By Retail Technology | Monday April 29 2013

Industry poll reveals each delivery or appointment failure costs £151, while 43% say ‘lack of notification about delays’ are a problem

Over a fifth (21%) of all retailers’ deliveries and home appointments are unsuccessful, wasting millions of pounds in inefficiencies, according to research commissioned by business SMS experts, Esendex

The research carried out by Coleman Parkes Research included in-depth telephone interviews with 200 logistics and customer service decision makers at UK retailers, including 75 with an average revenue of £149 million, and found that each failed delivery or appointments costs £151, on average.

Administration and capacity challenges

The £151 cost of each missed delivery or appointment was attributed to an associated increase in admininstration and business process costs (25%), a lack of capacity utilisation (16%) and call centre overburden (10%), among others.
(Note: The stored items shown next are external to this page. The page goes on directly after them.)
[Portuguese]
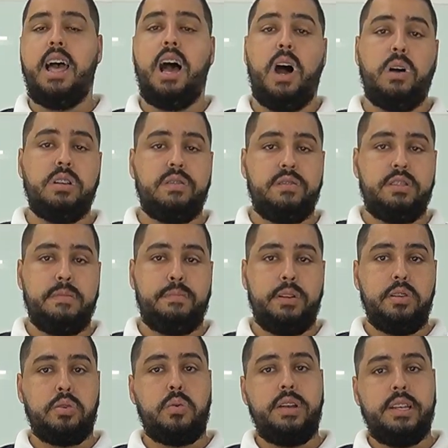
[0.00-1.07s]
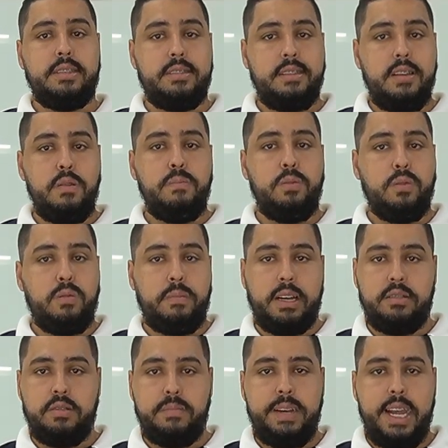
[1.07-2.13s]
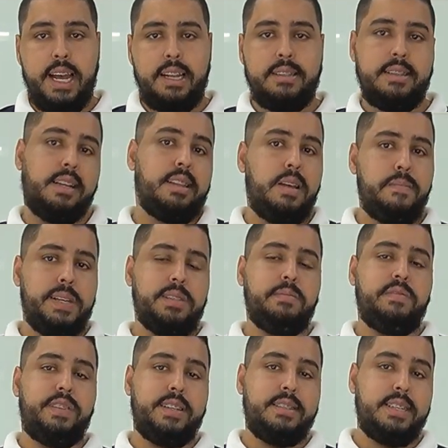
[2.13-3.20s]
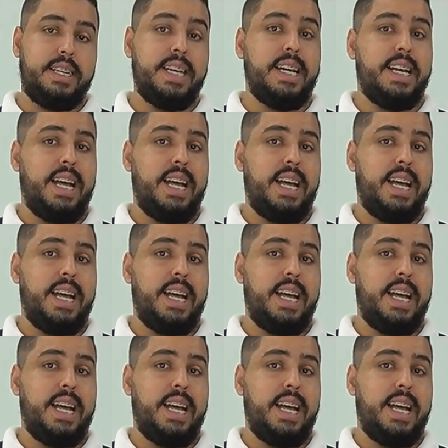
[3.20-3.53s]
onde você pode conhecer um pouco mais sobre elas e até mesmo fazer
Due to the financial impact caused by inefficiencies, 32% of retailers also said they were considering charging consumers for missed deliveries or appointments. 
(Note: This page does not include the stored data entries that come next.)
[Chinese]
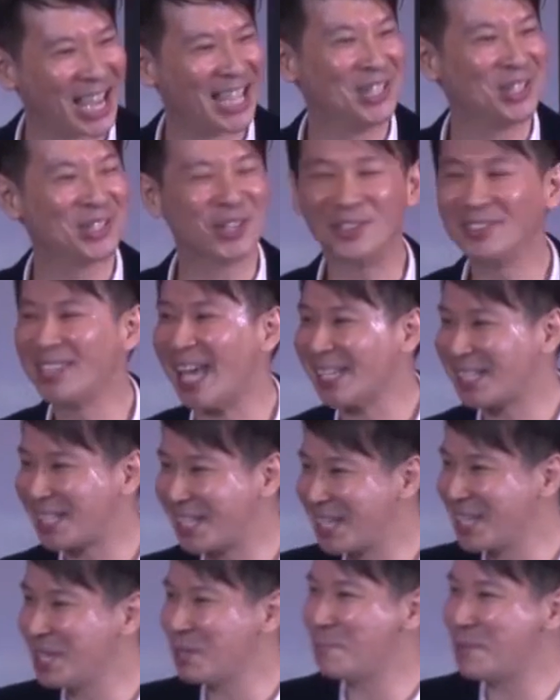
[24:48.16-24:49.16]
称颂他。
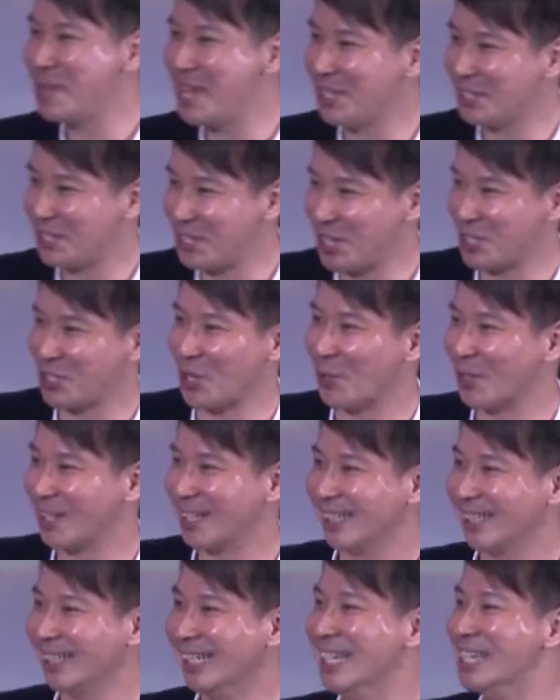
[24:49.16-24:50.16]
诗篇是一
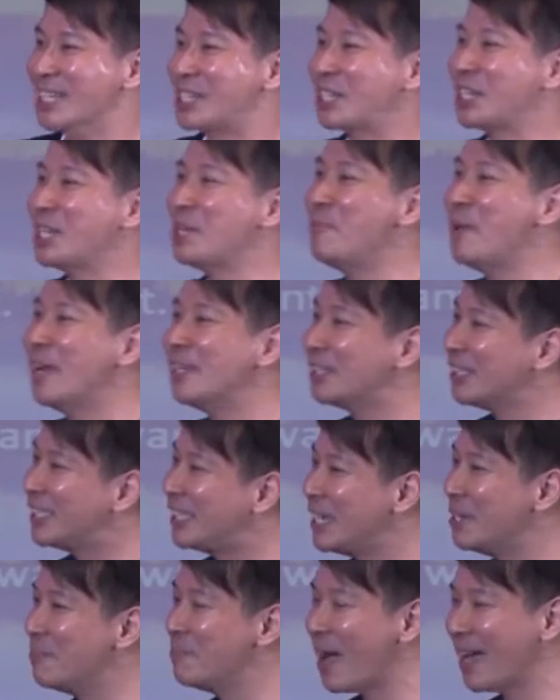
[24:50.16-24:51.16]
首歌，诗篇
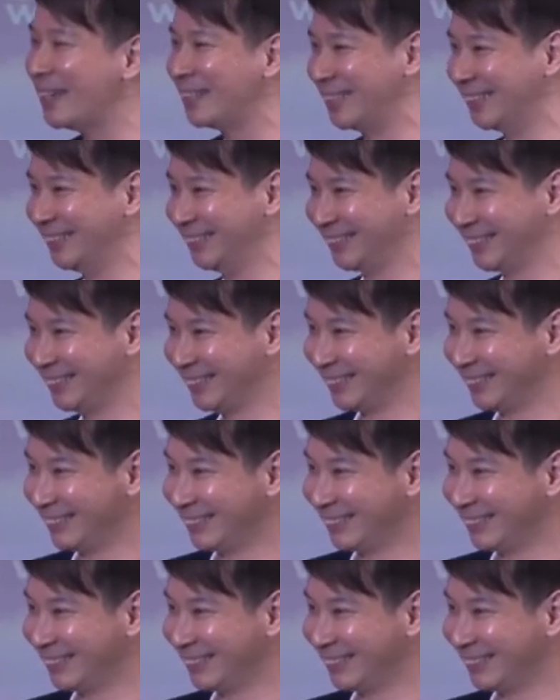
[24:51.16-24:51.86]
是敬拜的歌。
Retailers revealed customer communications to be a major issue, with 43% citing ‘lack of notification about delays’ and 35% highlighting ‘lack of communication about delivery times’ as complaints associated with missed appointments and deliveries.
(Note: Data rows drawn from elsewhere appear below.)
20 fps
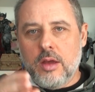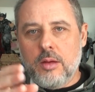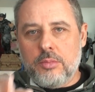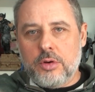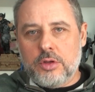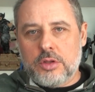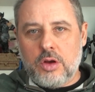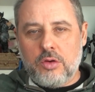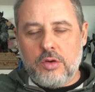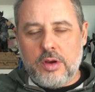
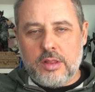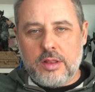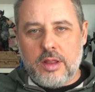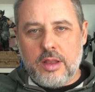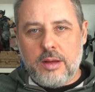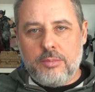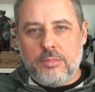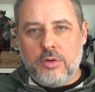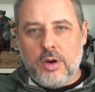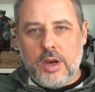
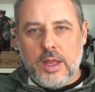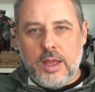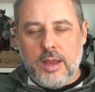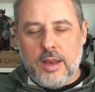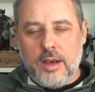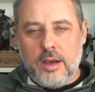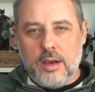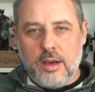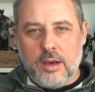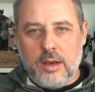Protagonizada por
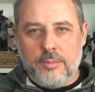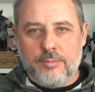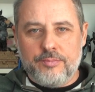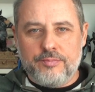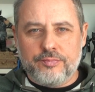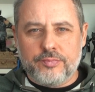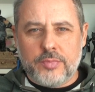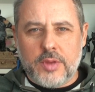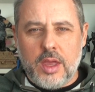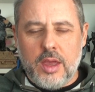el
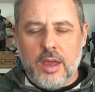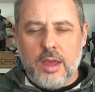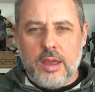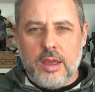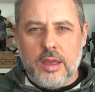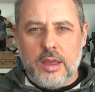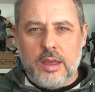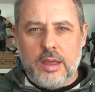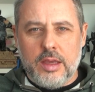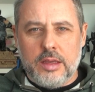
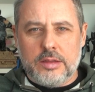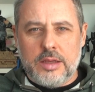eh,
When asked what they were planning to do in the next 12 months to address the causes of the problem, 68% said they would introduce or improve on SMS communications. Interestingly, only 18% of companies are looking to social media in 2013/14 to improve customer communications.

Shift towards critical contact demands

Julian Hucker, co-founder and chief executive of Esendex, commented: “The latest ONS figures highlight that the weekly online spend is £601 million per week, up 20% on last year, so the impact of communications and supply chain inefficiencies will be keenly felt by those who ignore the problem. 

“We are seeing a shift in preference among companies who are moving towards text messaging in an effort to more easily reach customers at critical times during the transaction process. Most of us have had to wait in for a supermarket or furniture delivery at some point. We all have mobile phones, so texting is able to take that headache away and give businesses and customers a simple and reliable way to solve this issue. It’s not a new technology, but it’s the most widely available and therefore the most convenient for customers.”